_Task to complete:_
An exact transcription of each entry below is required, without any pictures.

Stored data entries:
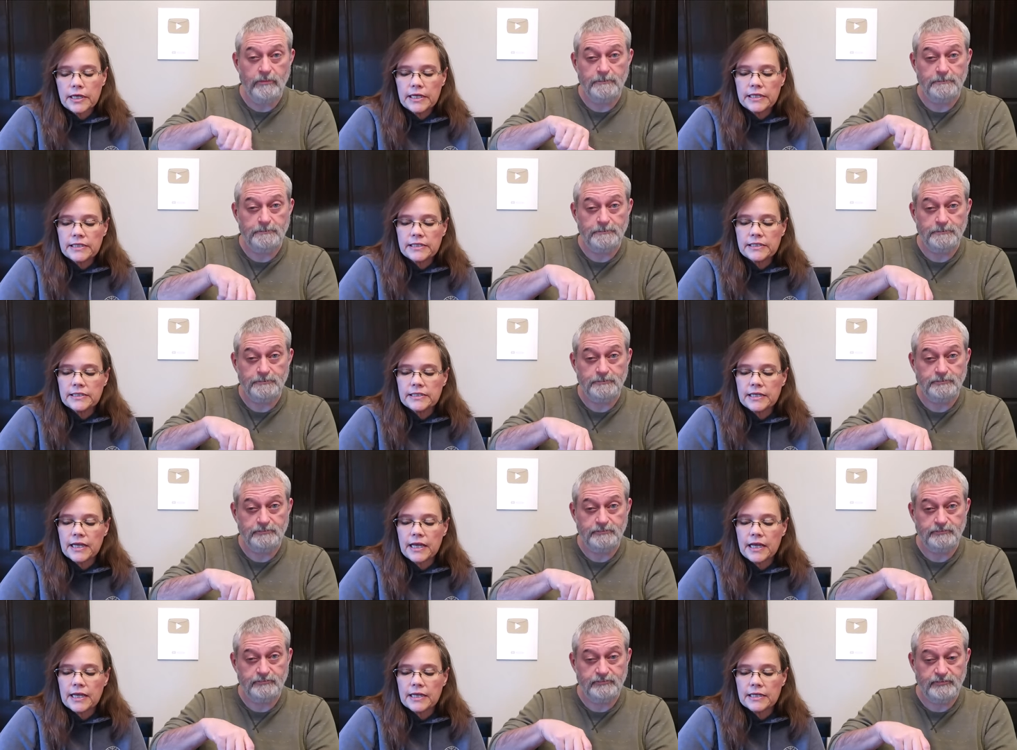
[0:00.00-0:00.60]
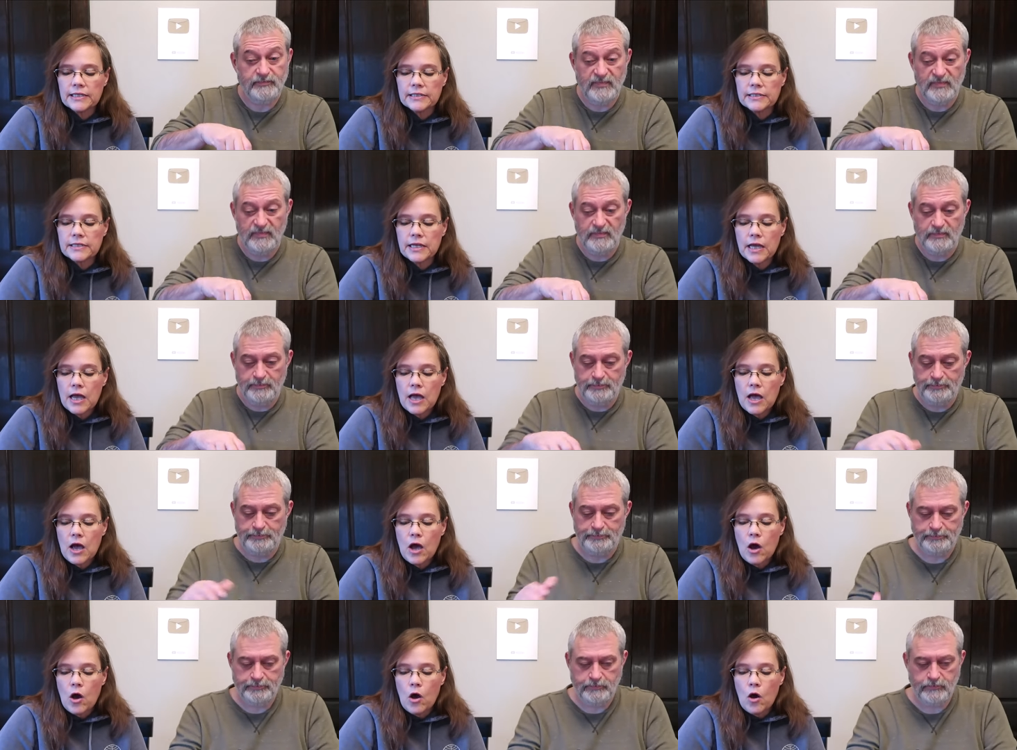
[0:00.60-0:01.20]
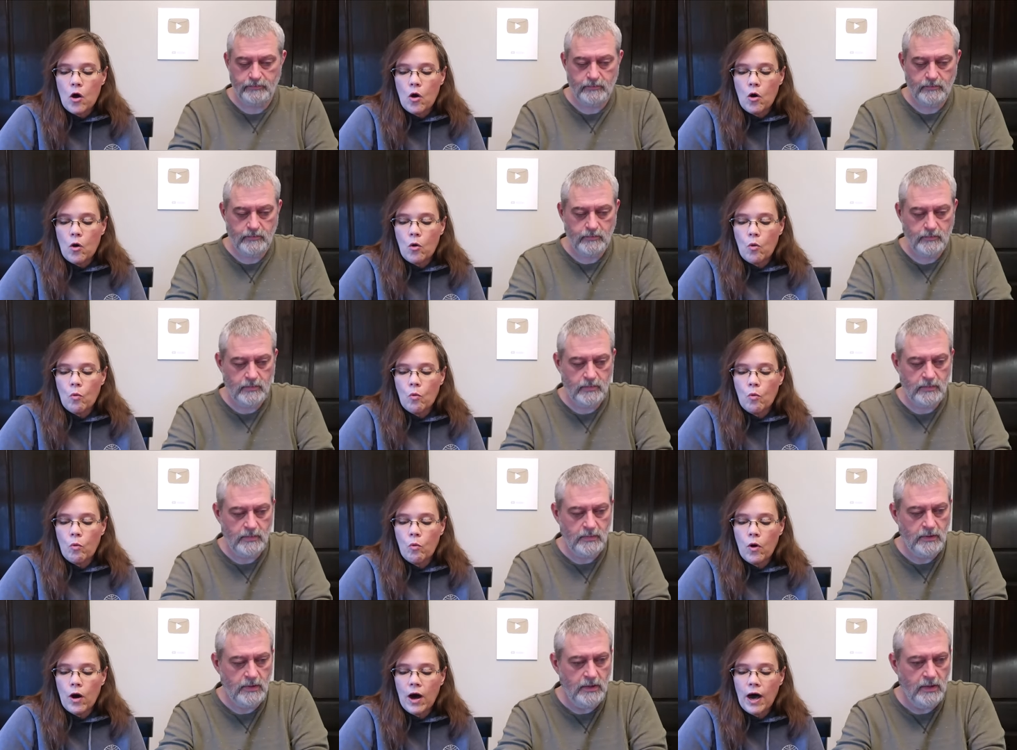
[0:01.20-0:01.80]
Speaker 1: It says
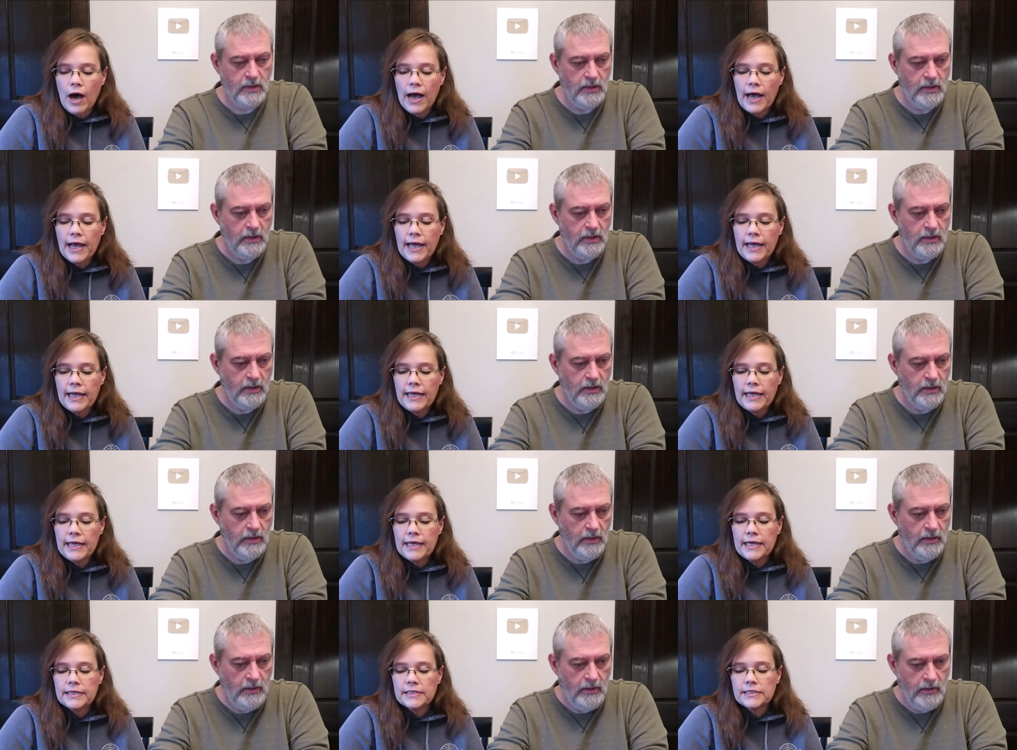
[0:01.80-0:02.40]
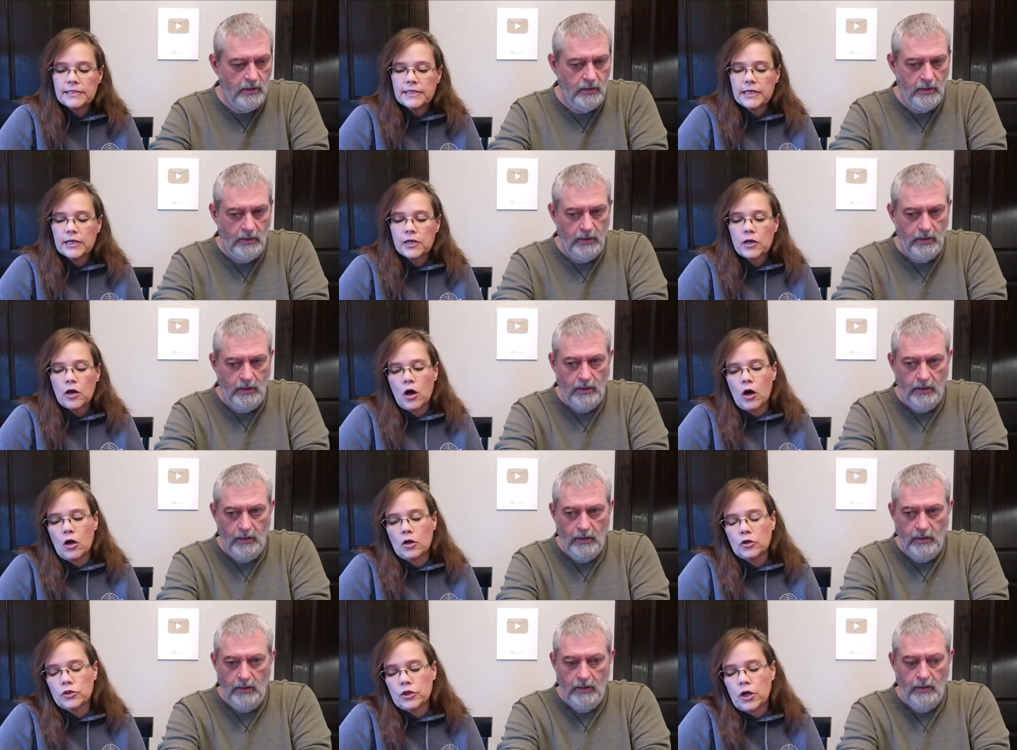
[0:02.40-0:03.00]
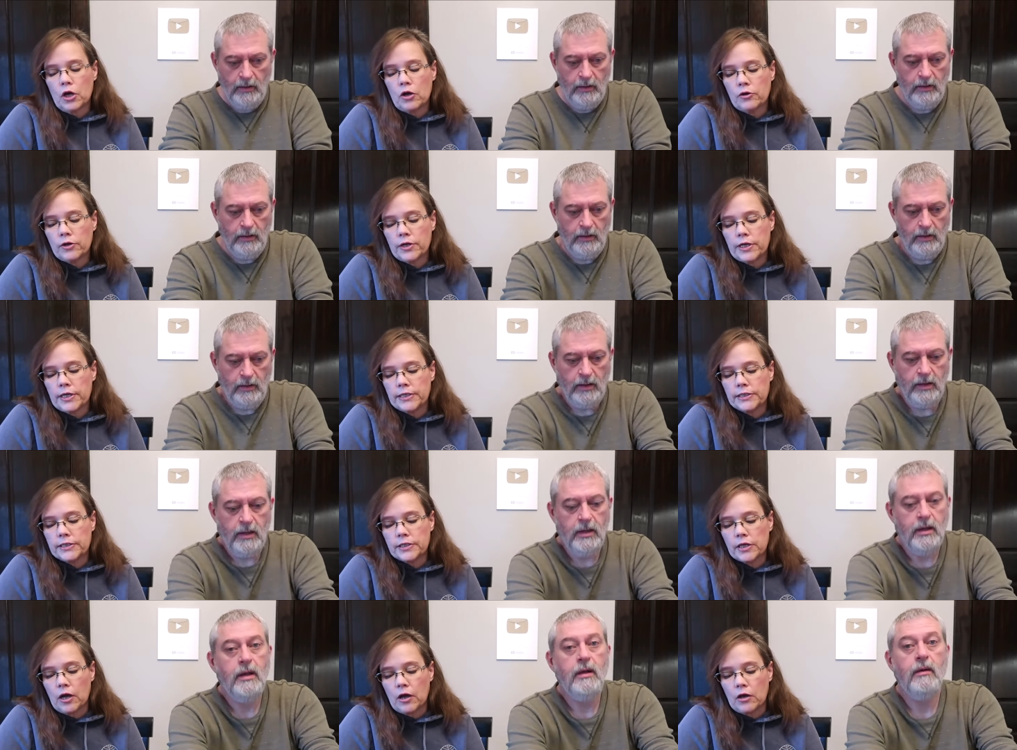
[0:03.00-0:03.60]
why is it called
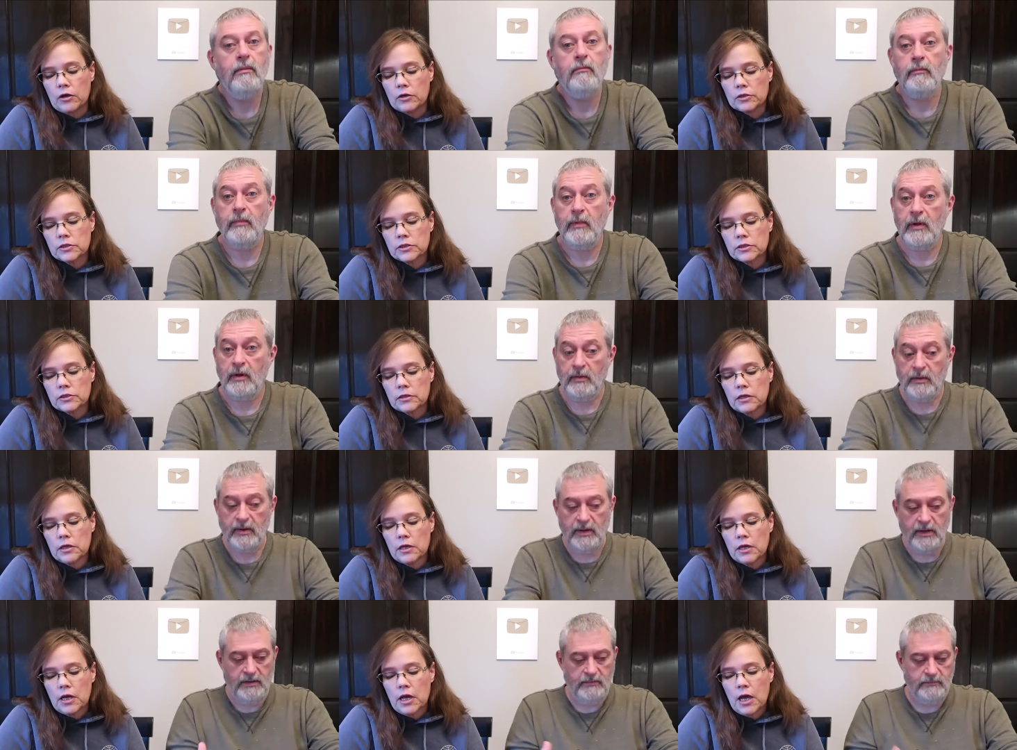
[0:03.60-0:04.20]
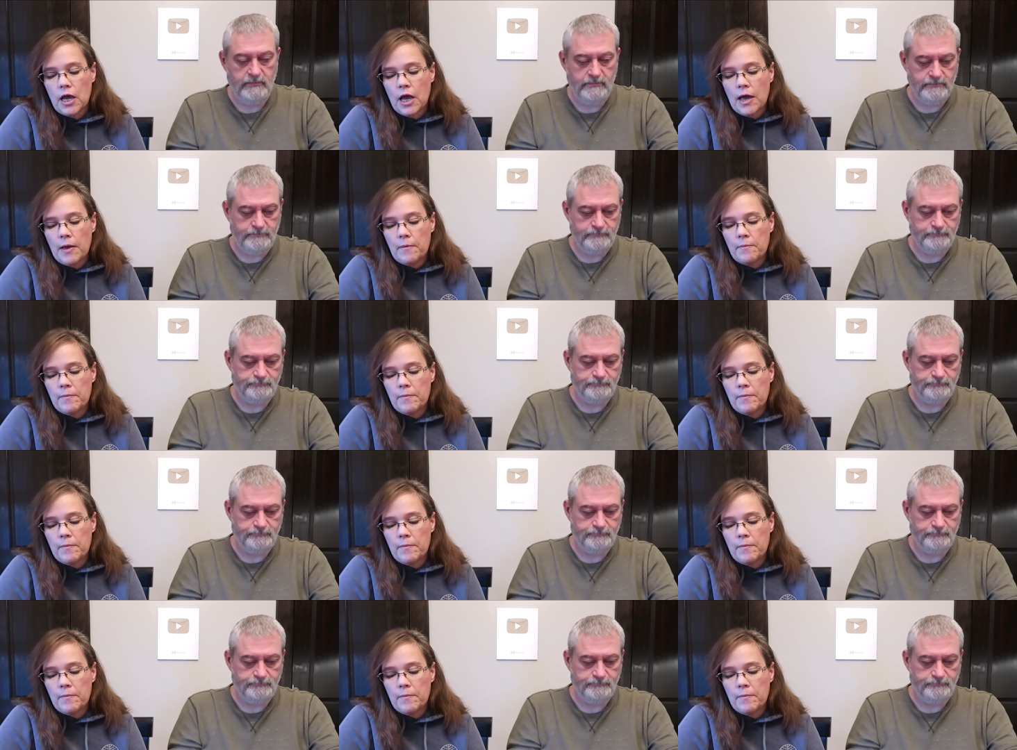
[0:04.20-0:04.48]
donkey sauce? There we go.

_The completed task:_
[0:00.00-0:00.60]
[0:00.60-0:01.20]
[0:01.20-0:01.80]
Speaker 1: It says
[0:01.80-0:02.40]
[0:02.40-0:03.00]
[0:03.00-0:03.60]
why is it called
[0:03.60-0:04.20]
[0:04.20-0:04.48]
donkey sauce? There we go.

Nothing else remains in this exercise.